I try to avoid being alone with my mother because I know she will want to examine me again and I just don't want to deal with that. I have this irrational conviction that I am not pregnant, as if my body is communicating this information to me in some magical way that is logical only to me.  

So it is with a great deal of relief that I wake up to find I have spotted my undergarments with blood.  One knot of tension in my heart loosens and I even go so far as to show my mother the evidence of my condition, evidence she receives skeptically.

"Katniss, that could be anything.  You can't conclude that you are not pregnant from three drops of blood!" she says heatedly when she is finally able to get me alone in our living quarters.

"My period has been really erratic the last two years.  Please, you're just being paranoid," I retort, the old resentment rearing up in me at her attempts to mother me considering our common history.

"What would it cost to have me or a doctor examine you?" she pleads.

I sigh with exasperation. “I'm due for another physical coming up after my next promotion.  I'll ask specifically for a pregnancy test.  But I am almost positive I am not," I grouse angrily.  My mother had no choice but to throw up her hands in defeat, muttering about how she can't believe I would behave so irresponsibly.

After I’ve recovered somewhat from my argument with Gale, I resume checking on Peeta every day.  It is a compulsion that I can’t resist.  I keep hoping someone will tell me that he has remembered everything, that he doesn't believe those awful things his brother has put in his head.  It hurts too much to think that he sees me the way Gale does and it triggers all of my defensiveness and anger. I want - no, I need to make sure that he is doing well. Even though my pride won’t let me go back to him, I continue to keep track of him as his discharge approaches.  My greatest fear is that once he is released, he will disappear into the maze of District 13 forever and what I fought so hard to save in the arena, I will end up losing in this underground prison.

**XXXXX**

I resume my routine but with somewhat less enthusiasm than before.  I complete my weapons drills and tasks, my progress very pleasing to Plutarch Heavensbee and President Coin.  It amuses me that my well-being continues to be an object of attention for the rebels, a realization that I embrace with mean-spritness, because I understand that my utility to the cause is far more important than my good health.  However, as I leave my training room one day to go to lunch, I freeze.  Peeta will be released soon and if we take on the role that has been built for us, we will likely be forced to appear in propos together.
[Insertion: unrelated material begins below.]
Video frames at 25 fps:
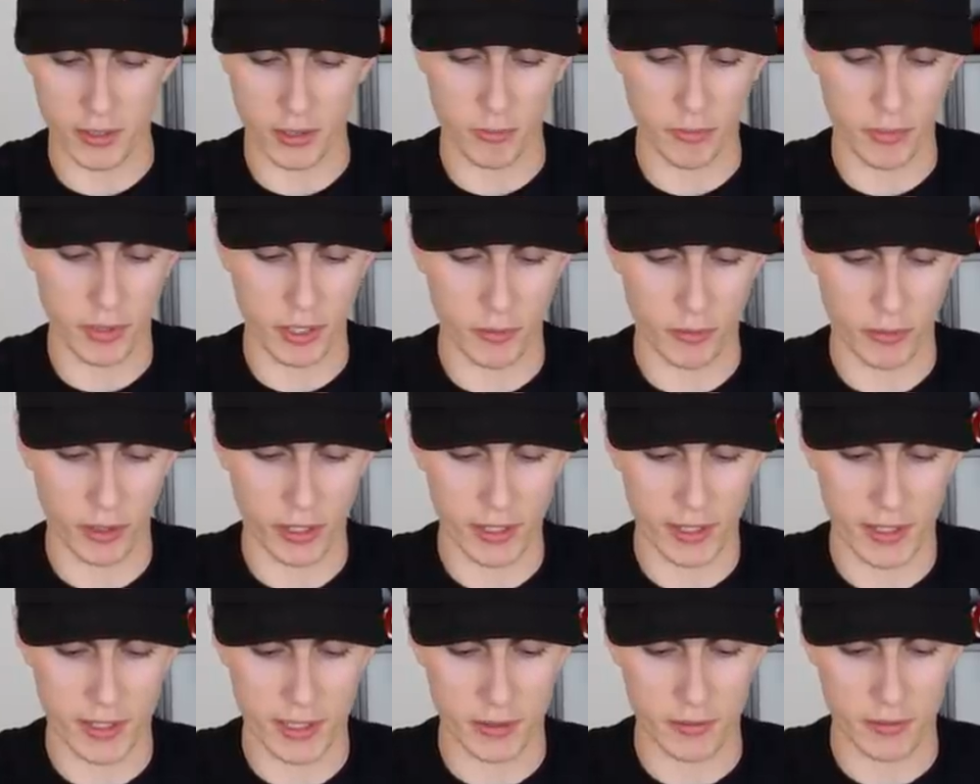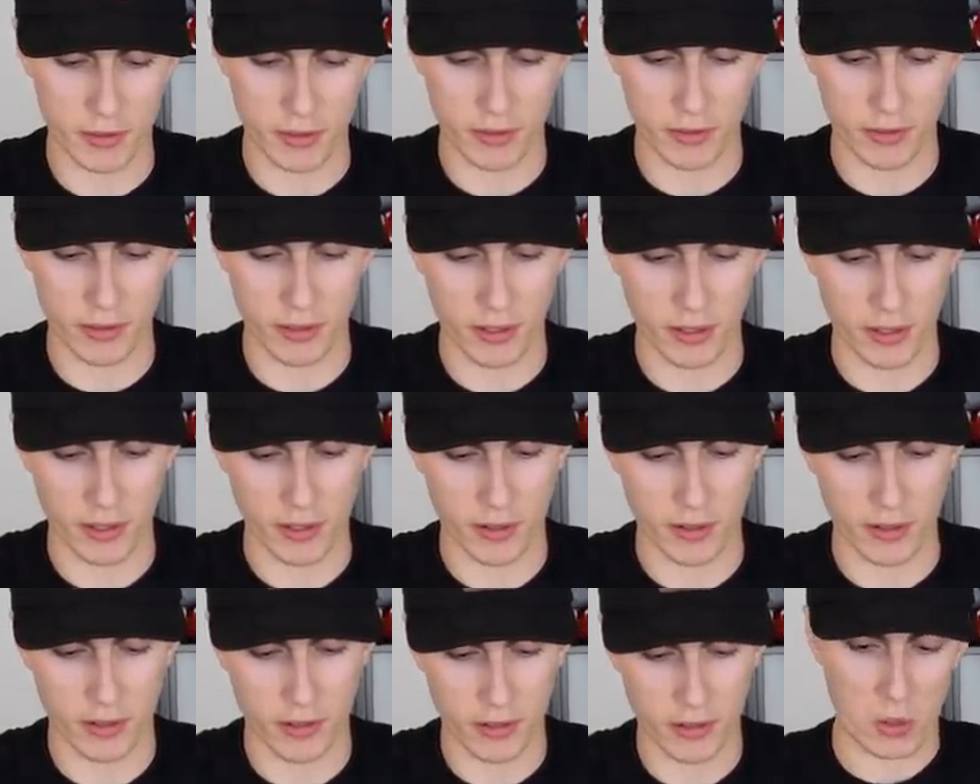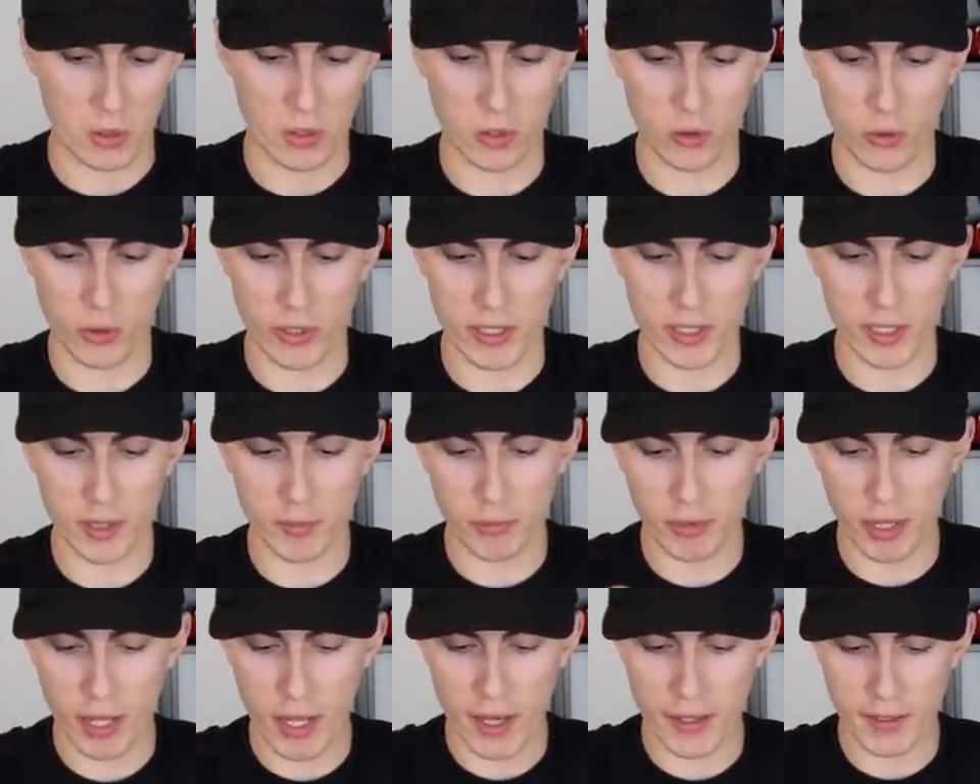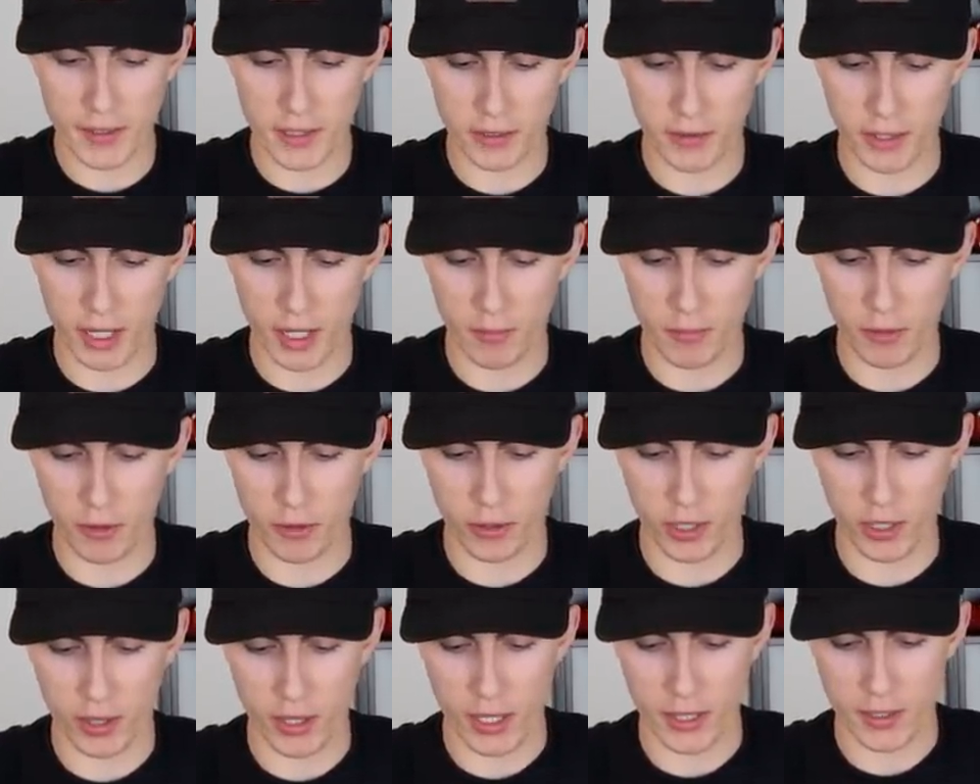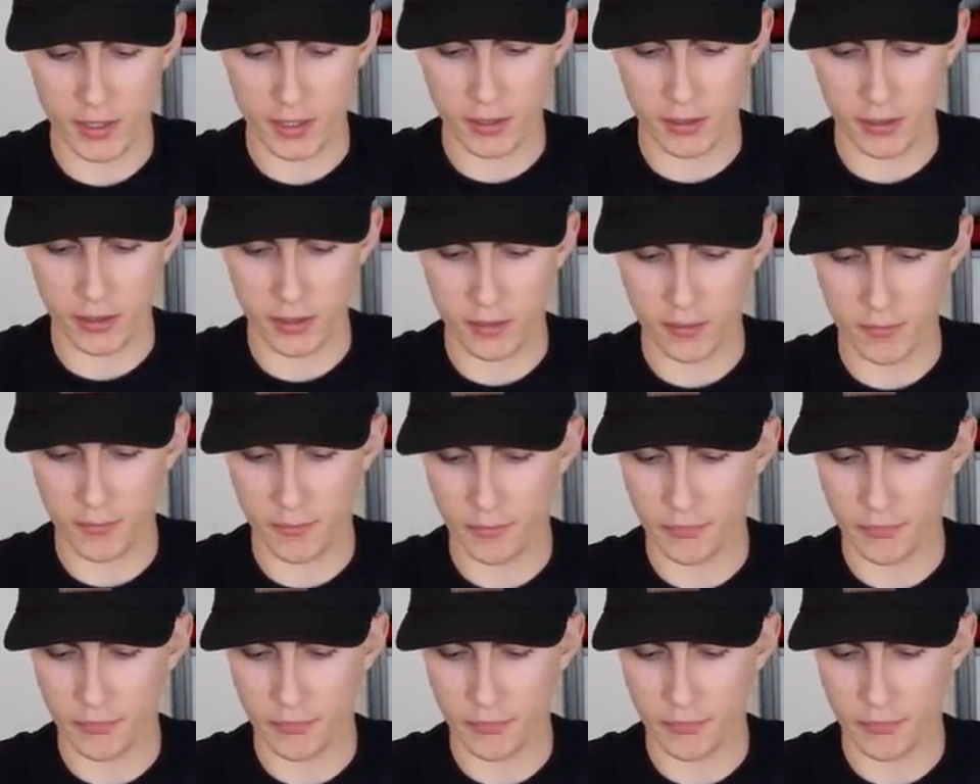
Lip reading: open and we're gonna see what's going on here. Oh, it's in a plastic wrap. Okay, that's good.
Our days of acting will not be over - we will have photo shoots and scripts and likely, all manner of dress changes and make-up. I suddenly feel ill – it is even worse than him disappearing.  It will be like the Victory Tour all over again, pretending that we are a couple when we most definitely are not.  I lose all desire for food and instead of continuing my walk to the dining hall, I double back to my room.
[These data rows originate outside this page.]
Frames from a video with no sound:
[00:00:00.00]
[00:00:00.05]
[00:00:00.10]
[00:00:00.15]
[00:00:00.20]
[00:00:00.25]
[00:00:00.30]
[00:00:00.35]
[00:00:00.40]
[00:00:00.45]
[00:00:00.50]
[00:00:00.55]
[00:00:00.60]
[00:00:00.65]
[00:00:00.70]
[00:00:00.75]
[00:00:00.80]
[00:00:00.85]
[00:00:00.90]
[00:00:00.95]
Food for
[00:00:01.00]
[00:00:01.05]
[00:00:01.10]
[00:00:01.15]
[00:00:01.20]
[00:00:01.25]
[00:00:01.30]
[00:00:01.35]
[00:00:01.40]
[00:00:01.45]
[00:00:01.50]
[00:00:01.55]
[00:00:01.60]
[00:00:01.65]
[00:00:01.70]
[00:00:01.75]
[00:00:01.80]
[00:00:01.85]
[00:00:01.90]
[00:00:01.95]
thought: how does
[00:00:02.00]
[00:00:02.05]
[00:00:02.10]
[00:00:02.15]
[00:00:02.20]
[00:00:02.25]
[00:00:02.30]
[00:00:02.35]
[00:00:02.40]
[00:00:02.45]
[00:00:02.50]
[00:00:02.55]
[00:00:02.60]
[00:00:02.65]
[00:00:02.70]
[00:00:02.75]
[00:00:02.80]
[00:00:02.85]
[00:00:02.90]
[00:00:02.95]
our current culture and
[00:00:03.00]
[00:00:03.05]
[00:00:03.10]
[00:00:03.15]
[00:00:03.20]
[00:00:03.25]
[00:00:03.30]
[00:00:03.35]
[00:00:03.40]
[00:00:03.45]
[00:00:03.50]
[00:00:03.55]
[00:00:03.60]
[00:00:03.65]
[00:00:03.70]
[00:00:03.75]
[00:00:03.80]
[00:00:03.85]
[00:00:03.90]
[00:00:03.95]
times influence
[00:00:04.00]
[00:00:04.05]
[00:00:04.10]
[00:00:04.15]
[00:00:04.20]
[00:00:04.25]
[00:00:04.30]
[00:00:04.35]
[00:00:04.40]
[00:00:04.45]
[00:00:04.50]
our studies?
Prim catches me outside of our room, and blocks my attempts to go inside.

“No, you’re not,” she says with her sternest voice.

“Let me inside, Prim!” I snap.

“Don’t go snapping at me. We are going to eat something in the dining hall.  You’re wasting away. Look at you!” she says to me urgently.

“I’m not in the mood, Prim,” I say, with my most threatening voice. Prim, however, is unmoved.

“I am not in the mood to treat you when you finally collapse from hunger.  Let’s go.” She threads her arm in mine and I have no choice but to accompany her.

“Sometimes you don’t realize just how much like mom you can be,” says Prim with exasperation, but I feel the note of concern in her voice and I am suddenly ashamed of the way I’ve been treating Prim.

“How is that?” I ask but I know, if I excavate deep enough, I will know the answer.

“You get...discouraged...and then you shut down completely!  It’s so hard to talk to you when you’re like that,” she said quietly.

“I’m sorry.  There’s so much happening to me and I can’t keep up…” I say, which is just enough of the truth without going into details, but Prim is not satisfied.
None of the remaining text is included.